Comment estimer au mieux le nombre d’élèves qui déjeuneront au restaurant scolaire un jour donné, alors que les commandes d’ingrédients doivent se faire plusieurs semaines à l’avance ? La question est d’importance quand on sait que 15 000 à 16 000 repas sont servis tous les jours dans les restaurants scolaires de la Ville de Nantes. Les agents de la restauration scolaire sont les plus à même d’y répondre, et c’est leur expérience qui leur permet de limiter le gaspillage alimentaire.
La collectivité a souhaité les aider dans leurs décisions. L’idée : mettre au point une intelligence artificielle (IA). « Avec cette IA, il s’agissait de mieux anticiper les commandes auprès des producteurs locaux, et adapter la production de la cuisine centrale », précise Florent Bedecarrats, à la direction des ressources numériques de Nantes Métropole.
L’enjeu était aussi social car la collectivité pratique une politique de table ouverte, qui permet aux enfants de s’inscrire le matin pour le midi. Cette flexibilité favorise l’accès de tous les enfants à une alimentation équilibrée.
Une aide à la décision
La mise au point de l’IA dédiée à la restauration scolaire s’est étalée sur un an, entre janvier et décembre 2020. « Le projet était possible car nous disposions déjà de données sur 10 ans, collectées par la restauration scolaire », explique le technicien. Deux entreprises nantaises, Verteego et Maestria, par ailleurs membre de NaonedIA, collectif nantais pour une IA responsable et éthique, ont été associées à ce « chantier numérique ».

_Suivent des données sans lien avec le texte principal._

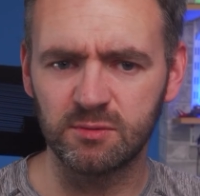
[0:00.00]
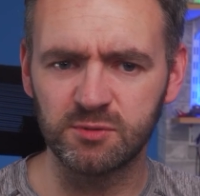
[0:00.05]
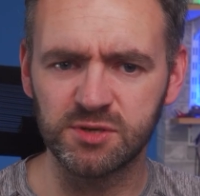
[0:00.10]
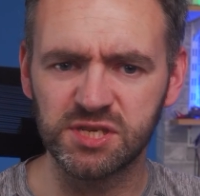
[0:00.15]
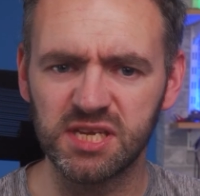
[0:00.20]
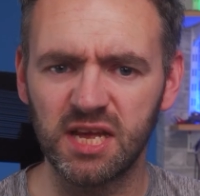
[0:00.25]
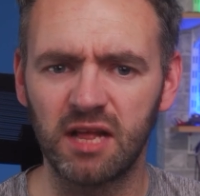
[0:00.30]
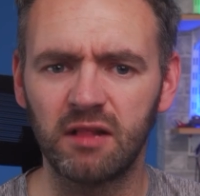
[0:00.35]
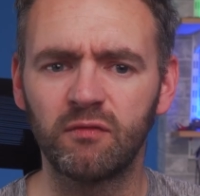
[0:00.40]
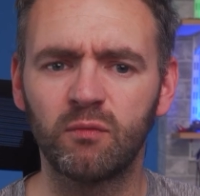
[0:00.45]

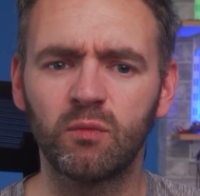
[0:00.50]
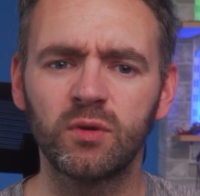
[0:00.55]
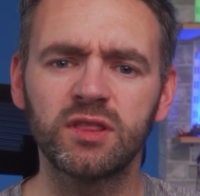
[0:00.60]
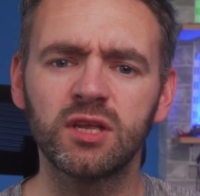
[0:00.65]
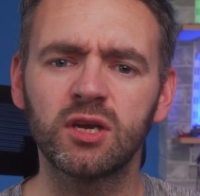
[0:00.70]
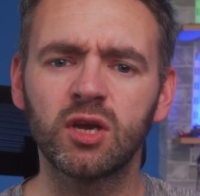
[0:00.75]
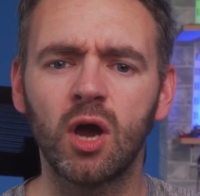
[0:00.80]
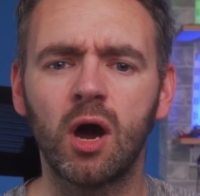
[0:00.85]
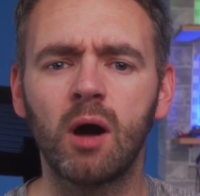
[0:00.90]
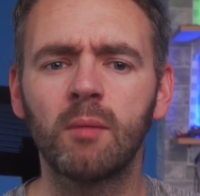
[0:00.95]
ourselves with
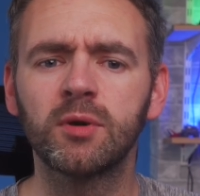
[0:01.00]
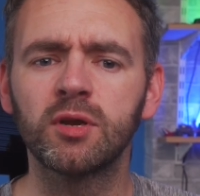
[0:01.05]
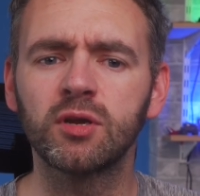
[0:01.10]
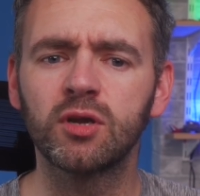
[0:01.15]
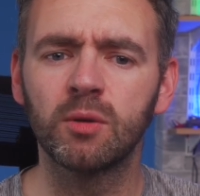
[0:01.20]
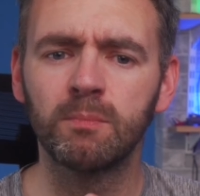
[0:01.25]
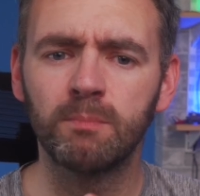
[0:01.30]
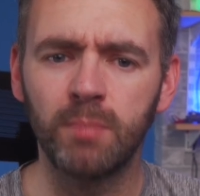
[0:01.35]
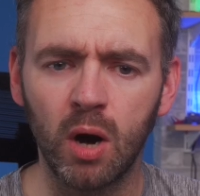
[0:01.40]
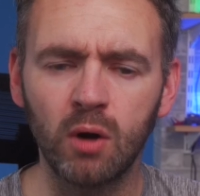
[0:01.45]
the common
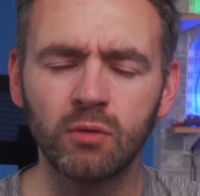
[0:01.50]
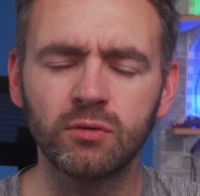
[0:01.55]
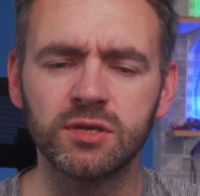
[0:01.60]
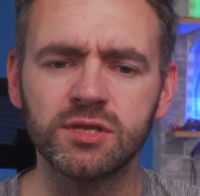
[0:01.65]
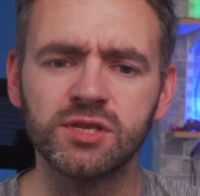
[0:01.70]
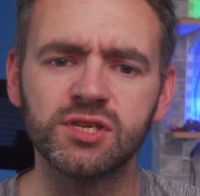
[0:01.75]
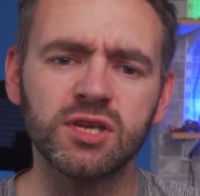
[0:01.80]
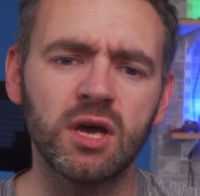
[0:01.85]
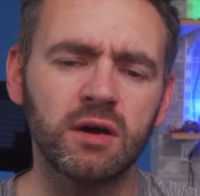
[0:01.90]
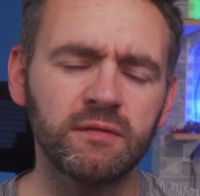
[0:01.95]

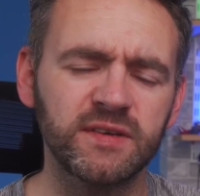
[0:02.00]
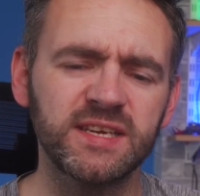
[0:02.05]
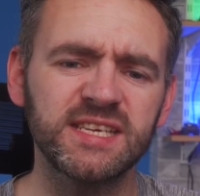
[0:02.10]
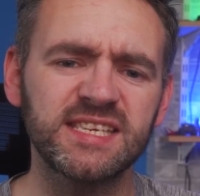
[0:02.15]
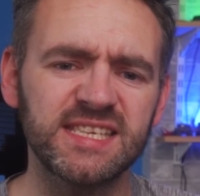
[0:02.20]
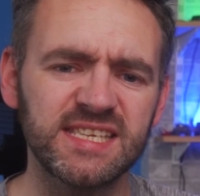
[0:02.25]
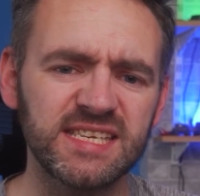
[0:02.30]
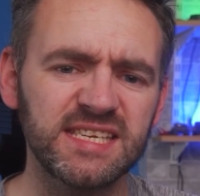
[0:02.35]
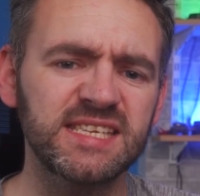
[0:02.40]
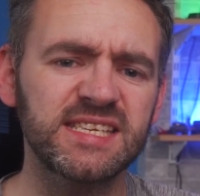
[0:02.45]
components of a
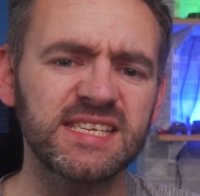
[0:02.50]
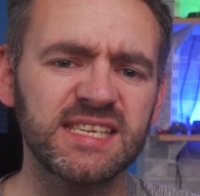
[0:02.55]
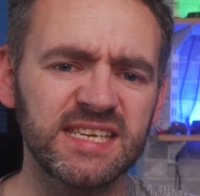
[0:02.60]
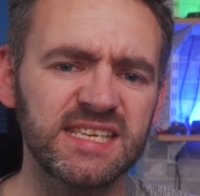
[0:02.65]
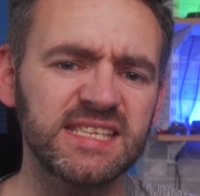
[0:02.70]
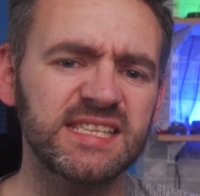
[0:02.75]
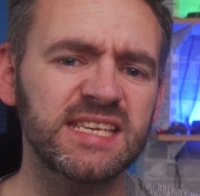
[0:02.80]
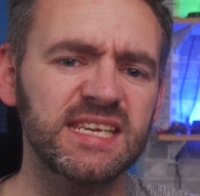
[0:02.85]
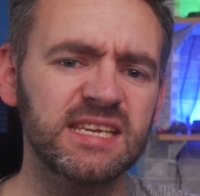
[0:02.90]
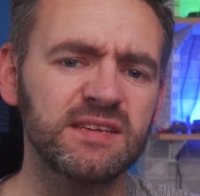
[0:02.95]

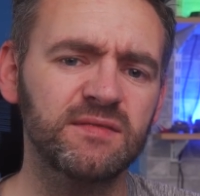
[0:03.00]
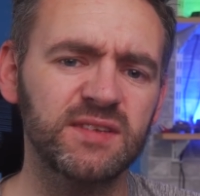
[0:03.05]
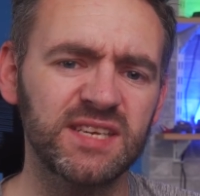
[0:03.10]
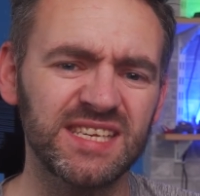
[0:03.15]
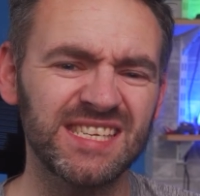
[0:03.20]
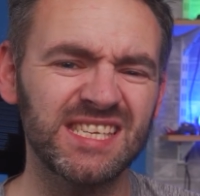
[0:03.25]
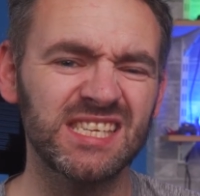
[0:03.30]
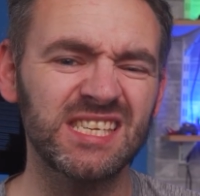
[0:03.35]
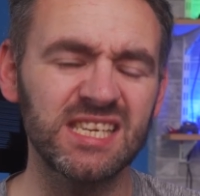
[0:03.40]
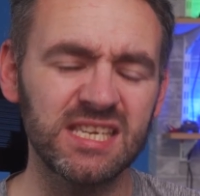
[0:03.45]

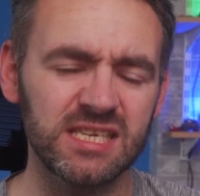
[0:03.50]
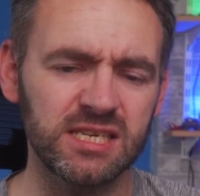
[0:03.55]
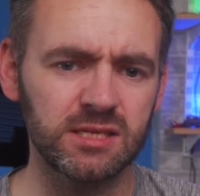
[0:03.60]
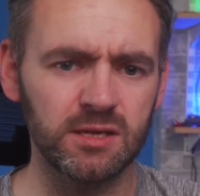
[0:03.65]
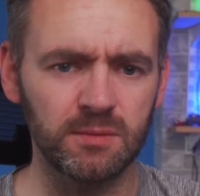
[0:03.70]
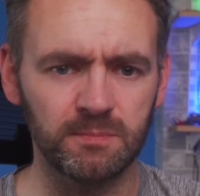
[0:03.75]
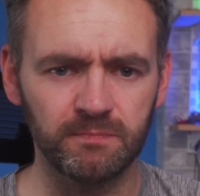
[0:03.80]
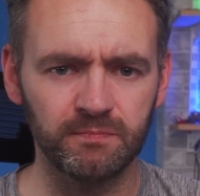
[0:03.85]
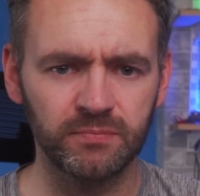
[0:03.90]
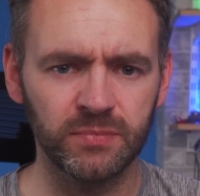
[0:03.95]
CCTV
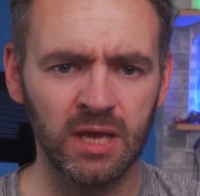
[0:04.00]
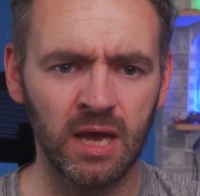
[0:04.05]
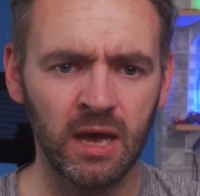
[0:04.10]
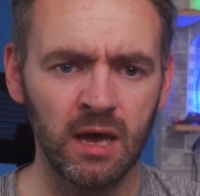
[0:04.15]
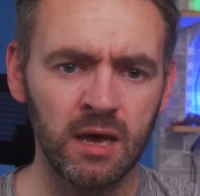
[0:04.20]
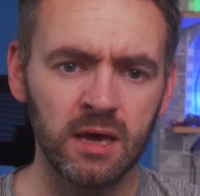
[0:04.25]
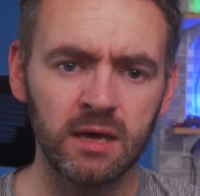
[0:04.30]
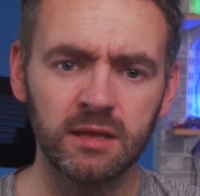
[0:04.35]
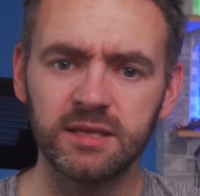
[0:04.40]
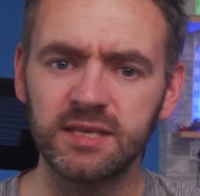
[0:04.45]
system.
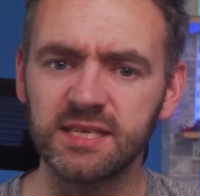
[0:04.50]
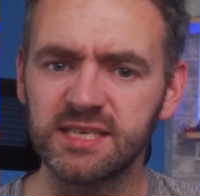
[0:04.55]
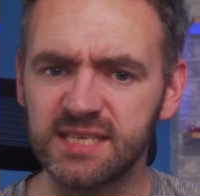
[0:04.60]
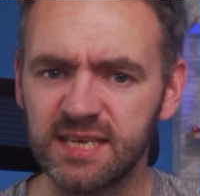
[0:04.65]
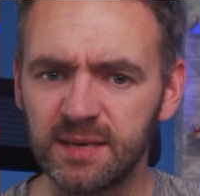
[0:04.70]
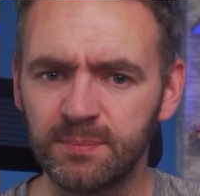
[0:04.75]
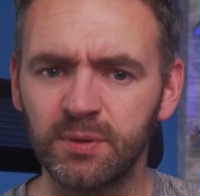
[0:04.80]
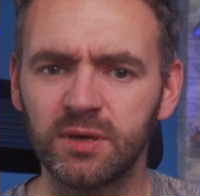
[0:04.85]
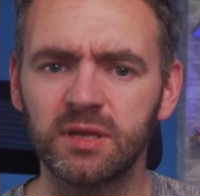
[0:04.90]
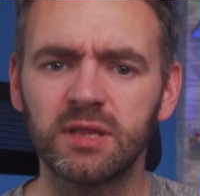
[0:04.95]
These
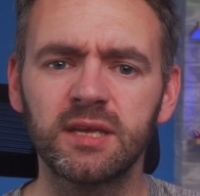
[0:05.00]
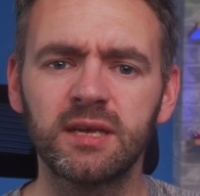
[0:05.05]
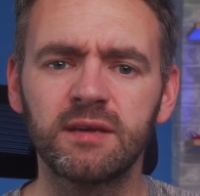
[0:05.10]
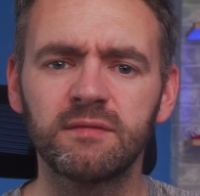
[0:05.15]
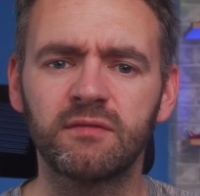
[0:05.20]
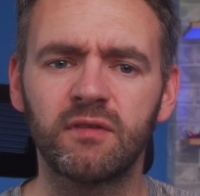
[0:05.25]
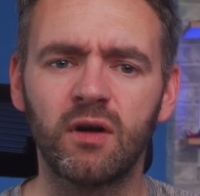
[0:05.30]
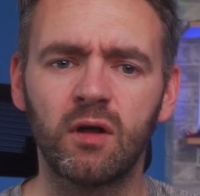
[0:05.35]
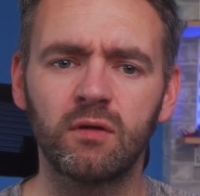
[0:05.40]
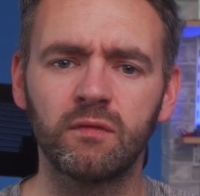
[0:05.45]
typically
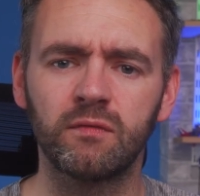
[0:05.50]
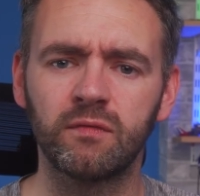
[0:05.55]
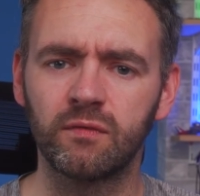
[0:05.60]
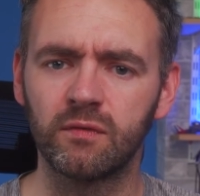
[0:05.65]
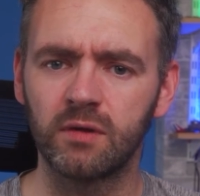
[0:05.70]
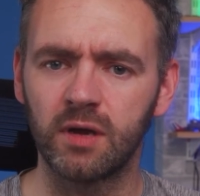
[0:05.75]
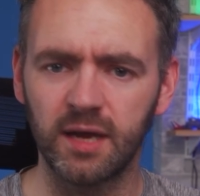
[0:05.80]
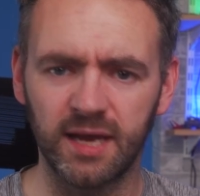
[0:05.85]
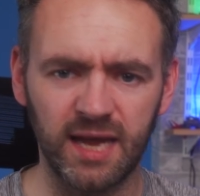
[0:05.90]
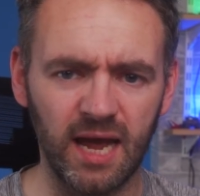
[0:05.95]
involve
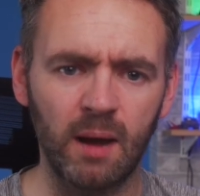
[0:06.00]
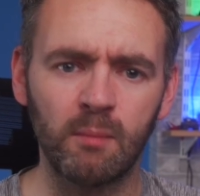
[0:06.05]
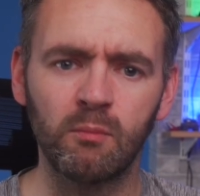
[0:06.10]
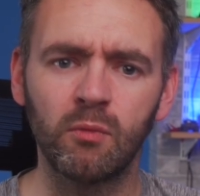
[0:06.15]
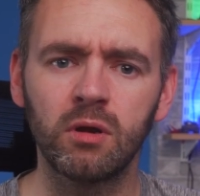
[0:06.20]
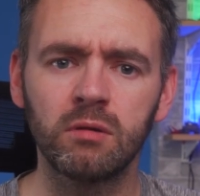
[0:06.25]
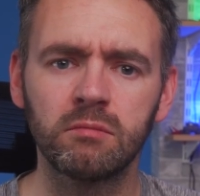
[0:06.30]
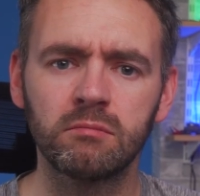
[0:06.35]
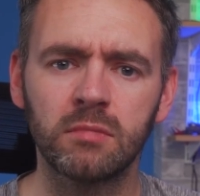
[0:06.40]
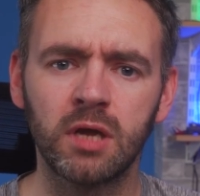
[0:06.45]
a
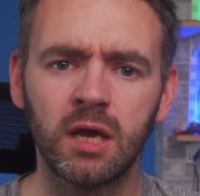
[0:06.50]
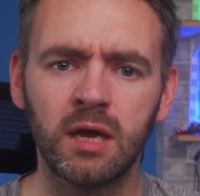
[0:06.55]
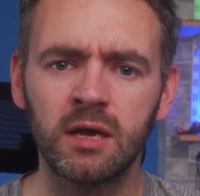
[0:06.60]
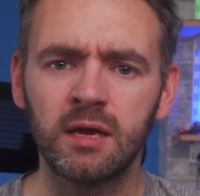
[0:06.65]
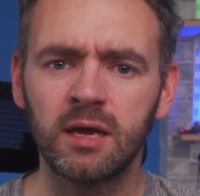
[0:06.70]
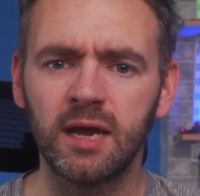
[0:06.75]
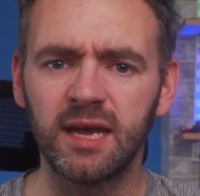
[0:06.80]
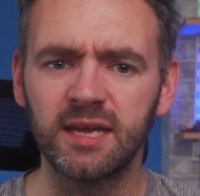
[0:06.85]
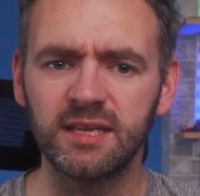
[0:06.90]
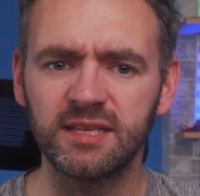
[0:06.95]
camera,
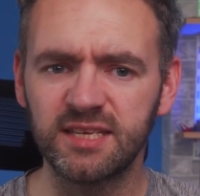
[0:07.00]
a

Résultat des courses ? « En faisant des simulations sur 2018-2019 avec notre modèle de prédiction, on passe de 9,6 % de repas préparés en trop à 6,5 %, soit 430 repas en trop évités par jour », indique Florent Bedecarrats, soulignant que l’IA « vise à donner aux agents du confort, les sécurise dans leurs prévisions. On ne remplace pas les agents – qui sont bien les seuls à connaître la réalité du terrain et pouvoir réagir aux aléas ! – mais on les aide ».
Éthique et transparence
Présentée à l’occasion des un an de la Charte de la donnée (lire ci-dessous), l’IA pourrait encore être améliorée dans les prochains mois. « Notre démarche est ouverte, avec les données et le code source sous licence libre, la publication d’un rapport, pour permettre à d’autres territoires de reprendre ce travail et de l’enrichir », explique Claire Sacheaud, administratrice générale de la donnée à Nantes Métropole, évoquant « une logique de bien commun ».
Et si l’expérimentation n’est pas encore déployée sur le terrain, elle illustre déjà comment la collectivité peut innover dans le domaine de la donnée dans un cadre éthique, tel qu’il est explicité dans la charte métropolitaine : respect des données personnelles, transparence du fonctionnement de l’IA, format libre et ouvert... « La charte n’est pas qu’une déclaration d’intention, cette expérimentation est une manière de traduire concrètement nos principes », conclut Claire Sacheaud.
Charte métropolitaine de la donnée : une bougie et des actions tous azimuts
Le Salon de la data 2020, le 15 décembre, a été l’occasion pour Nantes Métropole de présenter les actions conduites depuis le lancement, un an plus tôt, de la charte métropolitaine de la donnée, première charte éthique rendue publique en France par une collectivité locale pour protéger les citoyens et réguler l'utilisation des données sur le territoire. Plus d’une cinquantaine d’entreprises locales ou nationales se sont engagées dans la démarche.
Les actions réalisées ou en cours concernent aussi bien la sécurité, l’hébergement et la gestion des données, que la sobriété énergétique, la transparence et la gouvernance, l’innovation. Parmi elles, la publication du code de certains algorithmes pour mieux comprendre comment sont prises les décisions au service de la transparence de l’action publique, une mise en place progressive de clauses sur les données dans les contrats de la collectivité pour décliner les principes de la charte, des premières actions en matière d’éducation populaire à la donnée à destination des adolescents, la formation de 150 cadres aux enjeux actuels de la donnée dans leurs métiers, l’hébergement en interne des applications utilisées par la collectivité… « L’ensemble de ces actions permet de consolider la structuration d’un véritable service public de la donnée », conclut Claire Sacheaud, administratrice générale de la donnée à Nantes Métropole.